Set down each record below exactly as it stands. Pictures are not part of the copy.

BEGIN

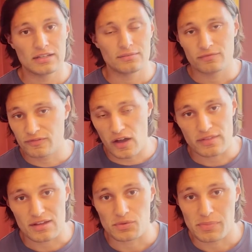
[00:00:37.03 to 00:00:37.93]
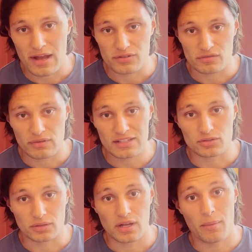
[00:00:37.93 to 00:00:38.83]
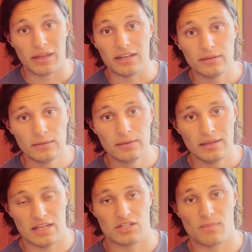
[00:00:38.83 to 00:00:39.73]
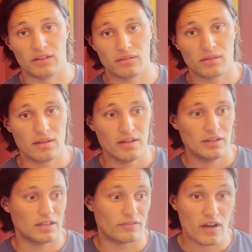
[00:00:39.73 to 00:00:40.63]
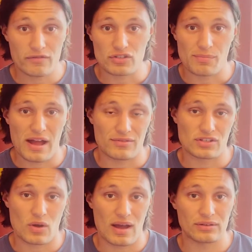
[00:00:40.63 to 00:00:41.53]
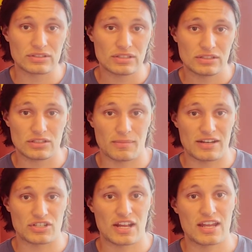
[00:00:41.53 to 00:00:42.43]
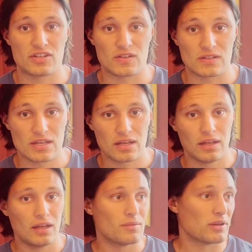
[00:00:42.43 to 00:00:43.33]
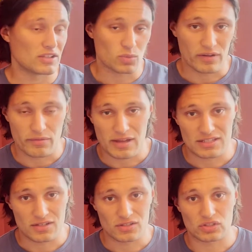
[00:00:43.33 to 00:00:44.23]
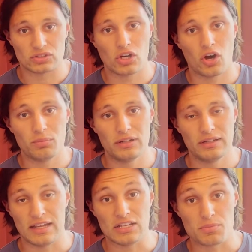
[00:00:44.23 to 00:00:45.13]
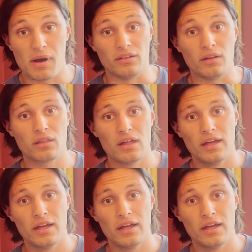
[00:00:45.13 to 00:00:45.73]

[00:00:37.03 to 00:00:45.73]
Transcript: £5,000 of rental come in each month and £500 go out to the managing agent, plus whatever maintenance on top each month,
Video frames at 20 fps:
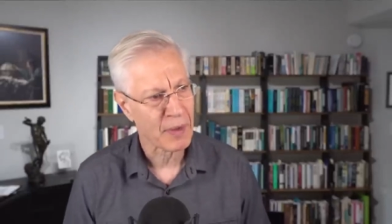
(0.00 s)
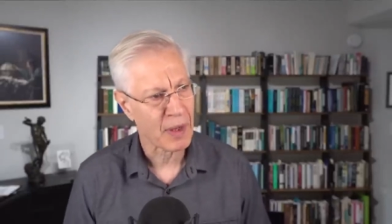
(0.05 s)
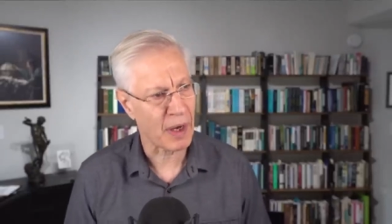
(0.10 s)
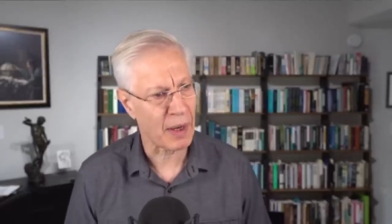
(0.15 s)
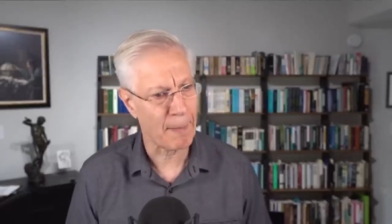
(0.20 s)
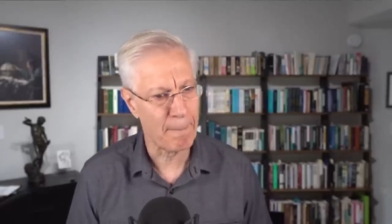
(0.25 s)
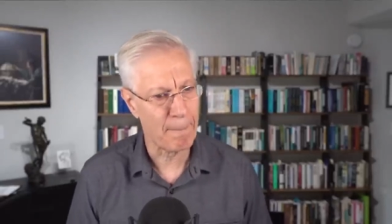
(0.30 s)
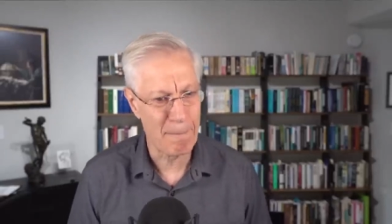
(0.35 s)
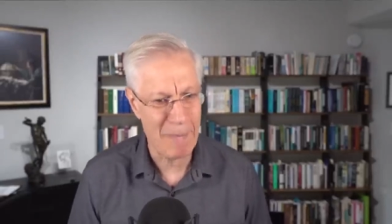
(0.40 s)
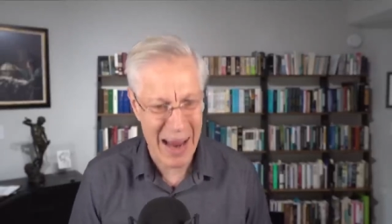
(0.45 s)

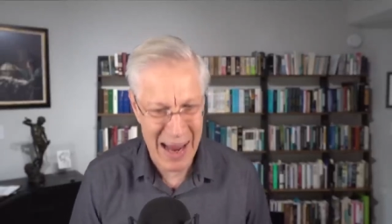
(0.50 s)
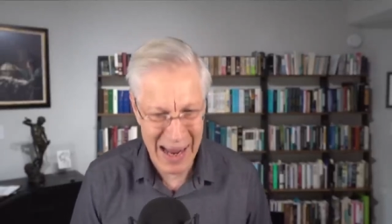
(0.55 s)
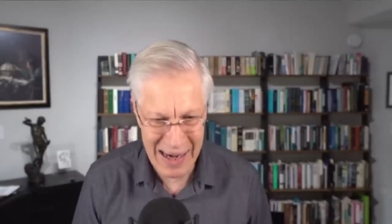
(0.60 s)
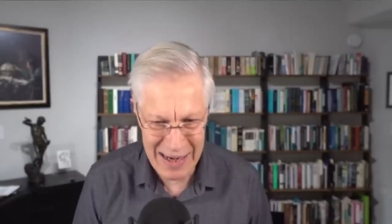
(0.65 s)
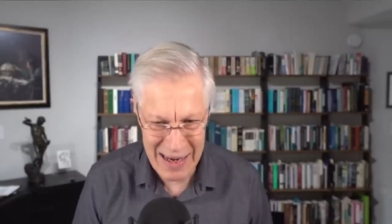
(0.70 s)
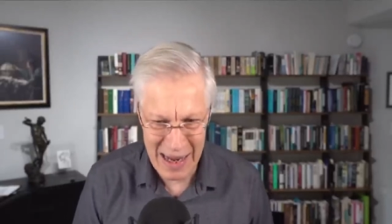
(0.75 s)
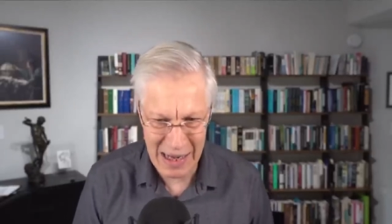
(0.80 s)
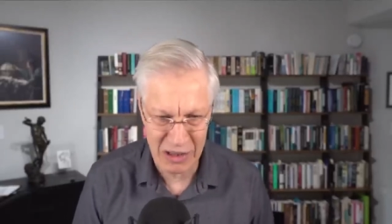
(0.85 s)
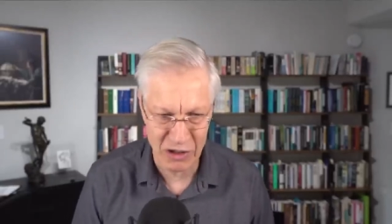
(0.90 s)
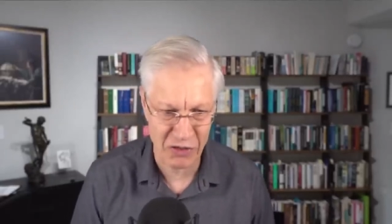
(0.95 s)
Uh,
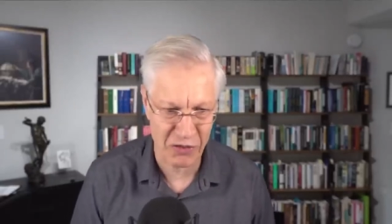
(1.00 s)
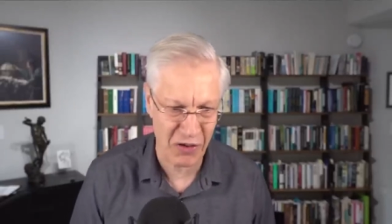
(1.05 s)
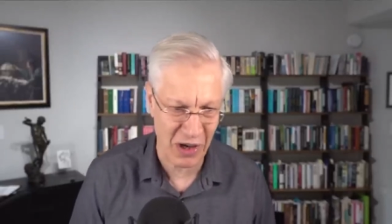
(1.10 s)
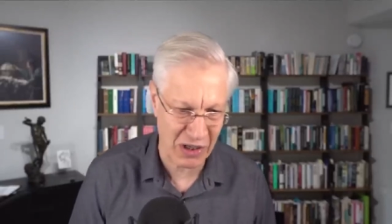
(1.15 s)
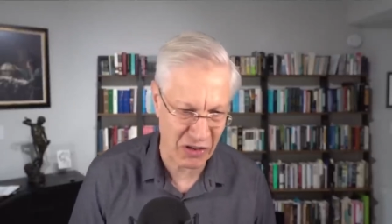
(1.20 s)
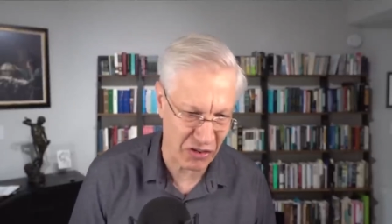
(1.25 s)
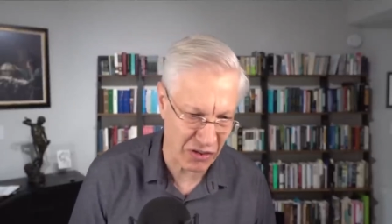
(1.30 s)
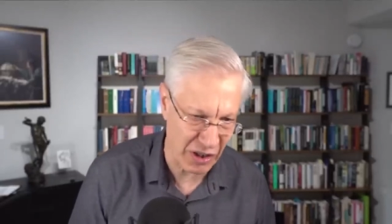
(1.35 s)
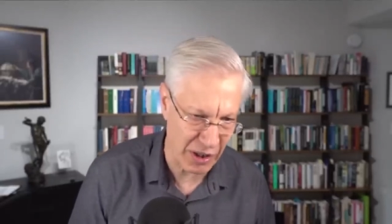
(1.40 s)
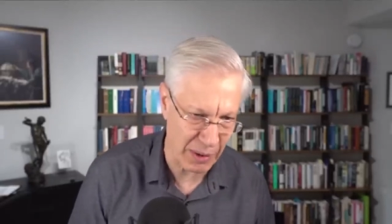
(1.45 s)
mandates,
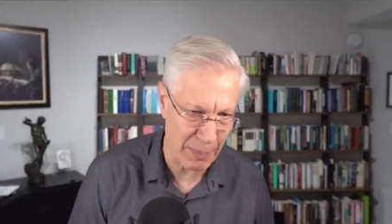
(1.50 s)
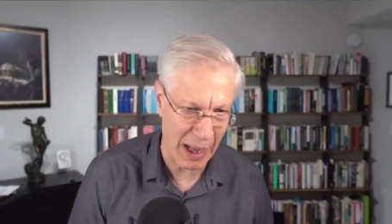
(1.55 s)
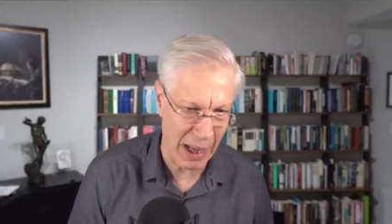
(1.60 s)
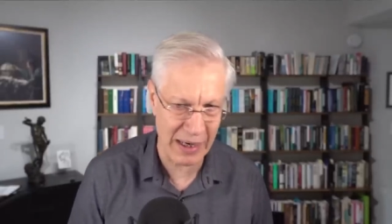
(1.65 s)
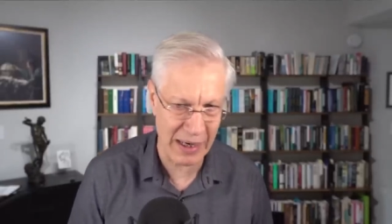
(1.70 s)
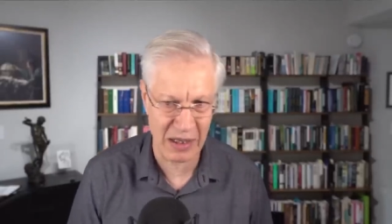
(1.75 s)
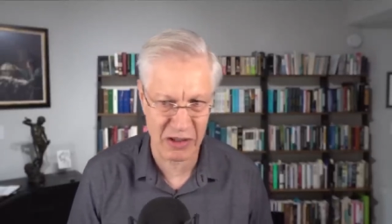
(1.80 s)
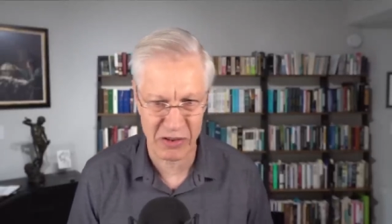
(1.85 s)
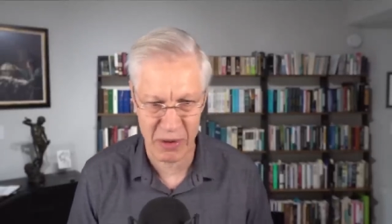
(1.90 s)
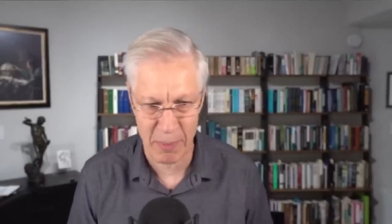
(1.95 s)
vaccine
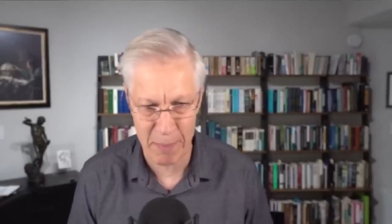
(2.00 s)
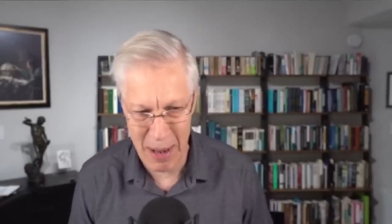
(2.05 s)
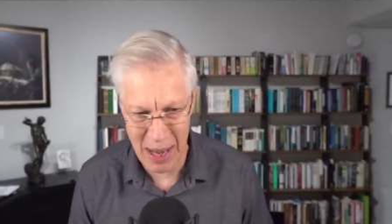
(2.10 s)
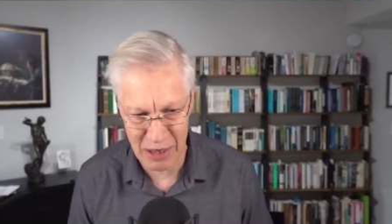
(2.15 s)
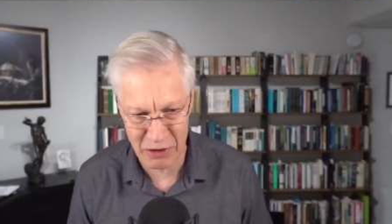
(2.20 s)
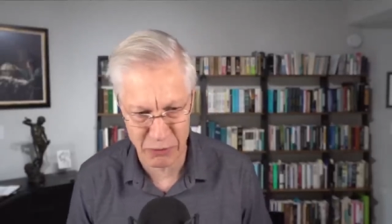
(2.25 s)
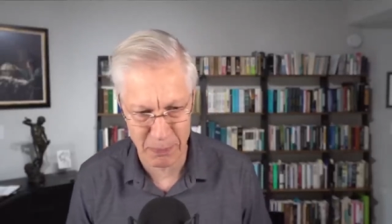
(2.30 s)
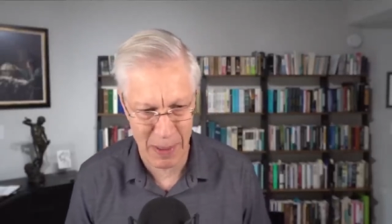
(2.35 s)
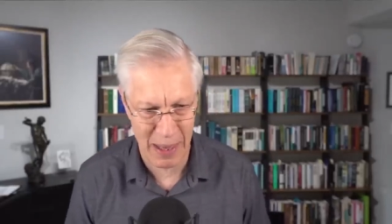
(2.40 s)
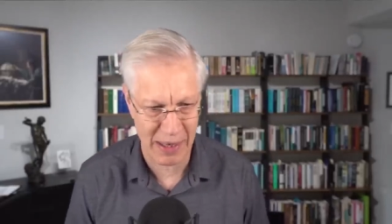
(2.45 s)
mandates and
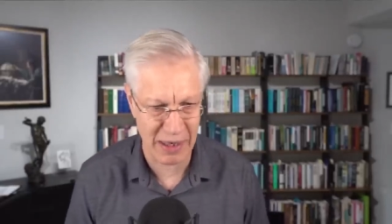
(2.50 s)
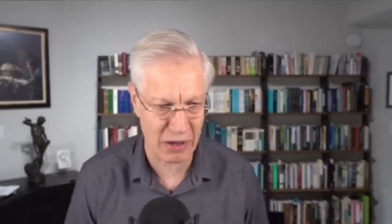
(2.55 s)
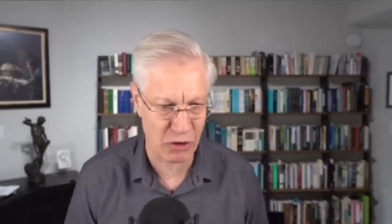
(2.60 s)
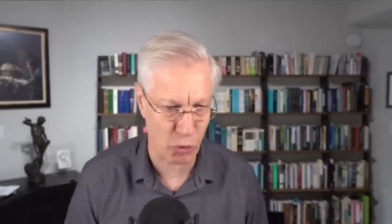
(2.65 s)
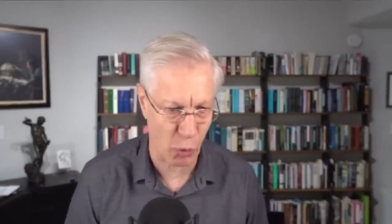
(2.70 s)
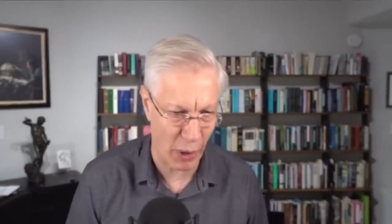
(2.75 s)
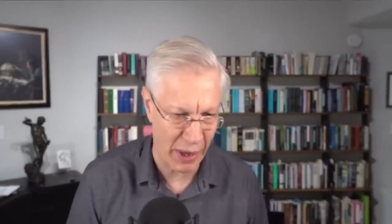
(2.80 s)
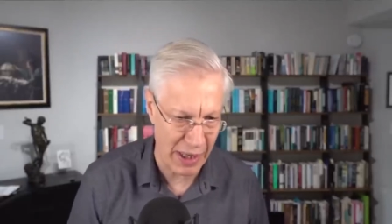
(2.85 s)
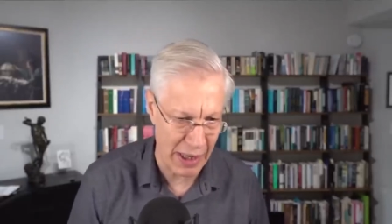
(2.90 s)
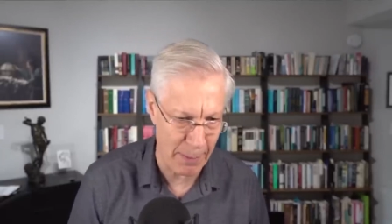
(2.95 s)
mask
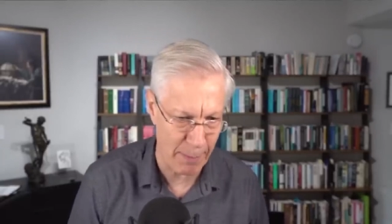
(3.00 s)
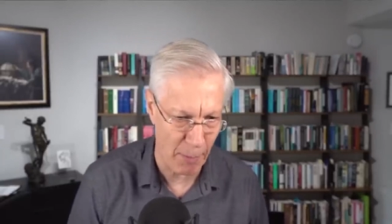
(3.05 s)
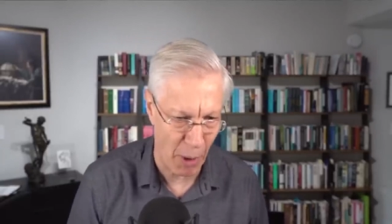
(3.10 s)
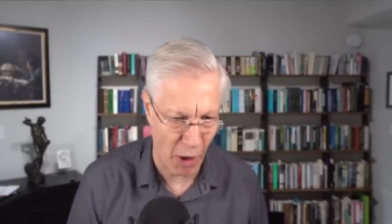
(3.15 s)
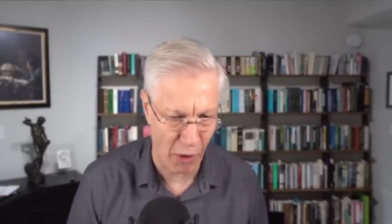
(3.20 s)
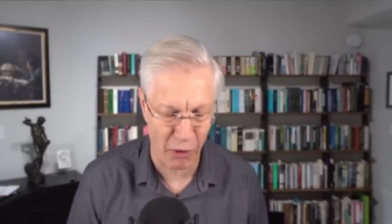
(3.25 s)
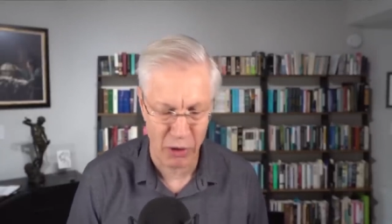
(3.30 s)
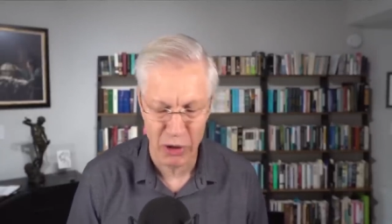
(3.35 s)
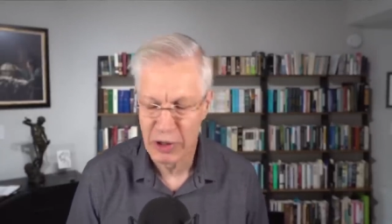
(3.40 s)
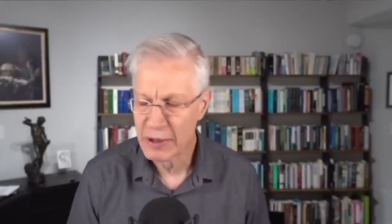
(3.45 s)
mandates were
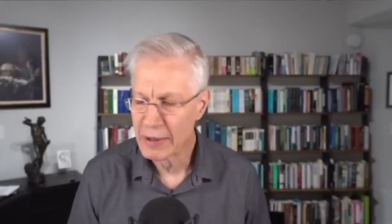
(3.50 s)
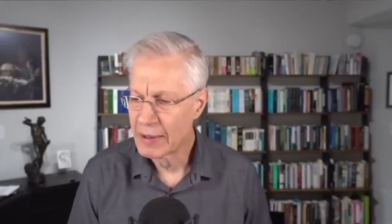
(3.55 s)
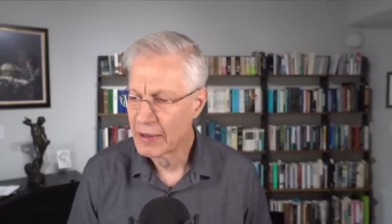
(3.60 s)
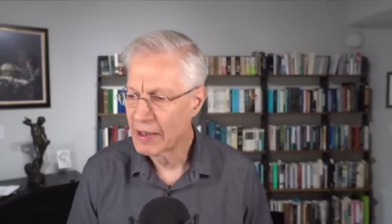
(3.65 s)
immoral.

END

ANSWER FOR THIS EXERCISE
[00:00:37.03 to 00:00:37.93]
[00:00:37.93 to 00:00:38.83]
[00:00:38.83 to 00:00:39.73]
[00:00:39.73 to 00:00:40.63]
[00:00:40.63 to 00:00:41.53]
[00:00:41.53 to 00:00:42.43]
[00:00:42.43 to 00:00:43.33]
[00:00:43.33 to 00:00:44.23]
[00:00:44.23 to 00:00:45.13]
[00:00:45.13 to 00:00:45.73]

[00:00:37.03 to 00:00:45.73]
Transcript: £5,000 of rental come in each month and £500 go out to the managing agent, plus whatever maintenance on top each month,
Video frames at 20 fps:
(0.00 s)
(0.05 s)
(0.10 s)
(0.15 s)
(0.20 s)
(0.25 s)
(0.30 s)
(0.35 s)
(0.40 s)
(0.45 s)

(0.50 s)
(0.55 s)
(0.60 s)
(0.65 s)
(0.70 s)
(0.75 s)
(0.80 s)
(0.85 s)
(0.90 s)
(0.95 s)
Uh,
(1.00 s)
(1.05 s)
(1.10 s)
(1.15 s)
(1.20 s)
(1.25 s)
(1.30 s)
(1.35 s)
(1.40 s)
(1.45 s)
mandates,
(1.50 s)
(1.55 s)
(1.60 s)
(1.65 s)
(1.70 s)
(1.75 s)
(1.80 s)
(1.85 s)
(1.90 s)
(1.95 s)
vaccine
(2.00 s)
(2.05 s)
(2.10 s)
(2.15 s)
(2.20 s)
(2.25 s)
(2.30 s)
(2.35 s)
(2.40 s)
(2.45 s)
mandates and
(2.50 s)
(2.55 s)
(2.60 s)
(2.65 s)
(2.70 s)
(2.75 s)
(2.80 s)
(2.85 s)
(2.90 s)
(2.95 s)
mask
(3.00 s)
(3.05 s)
(3.10 s)
(3.15 s)
(3.20 s)
(3.25 s)
(3.30 s)
(3.35 s)
(3.40 s)
(3.45 s)
mandates were
(3.50 s)
(3.55 s)
(3.60 s)
(3.65 s)
immoral.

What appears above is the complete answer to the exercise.